> [EXERCISE AIM]
Down to the last word, output the records below, skipping any images.

GIVEN RECORDS START

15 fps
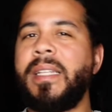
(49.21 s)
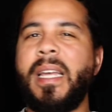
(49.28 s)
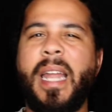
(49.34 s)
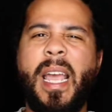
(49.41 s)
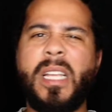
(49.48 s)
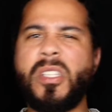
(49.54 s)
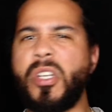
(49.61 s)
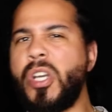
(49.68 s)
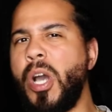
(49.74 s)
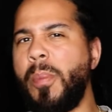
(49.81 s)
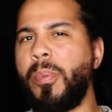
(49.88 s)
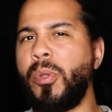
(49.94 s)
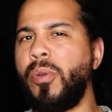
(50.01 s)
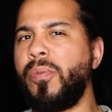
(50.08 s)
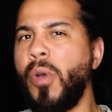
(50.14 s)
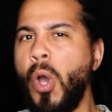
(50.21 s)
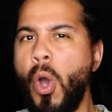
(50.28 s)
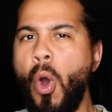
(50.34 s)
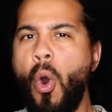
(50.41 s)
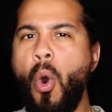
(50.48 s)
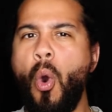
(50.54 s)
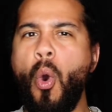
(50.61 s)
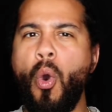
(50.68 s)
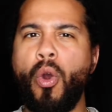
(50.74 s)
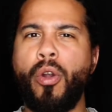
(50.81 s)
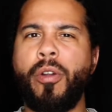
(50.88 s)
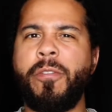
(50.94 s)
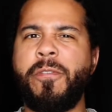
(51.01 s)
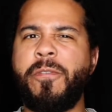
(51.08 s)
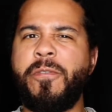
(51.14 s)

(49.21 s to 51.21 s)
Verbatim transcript: that has a couple of horror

GIVEN RECORDS END

> [SOLVED EXERCISE]
15 fps
(49.21 s)
(49.28 s)
(49.34 s)
(49.41 s)
(49.48 s)
(49.54 s)
(49.61 s)
(49.68 s)
(49.74 s)
(49.81 s)
(49.88 s)
(49.94 s)
(50.01 s)
(50.08 s)
(50.14 s)
(50.21 s)
(50.28 s)
(50.34 s)
(50.41 s)
(50.48 s)
(50.54 s)
(50.61 s)
(50.68 s)
(50.74 s)
(50.81 s)
(50.88 s)
(50.94 s)
(51.01 s)
(51.08 s)
(51.14 s)

(49.21 s to 51.21 s)
Verbatim transcript: that has a couple of horror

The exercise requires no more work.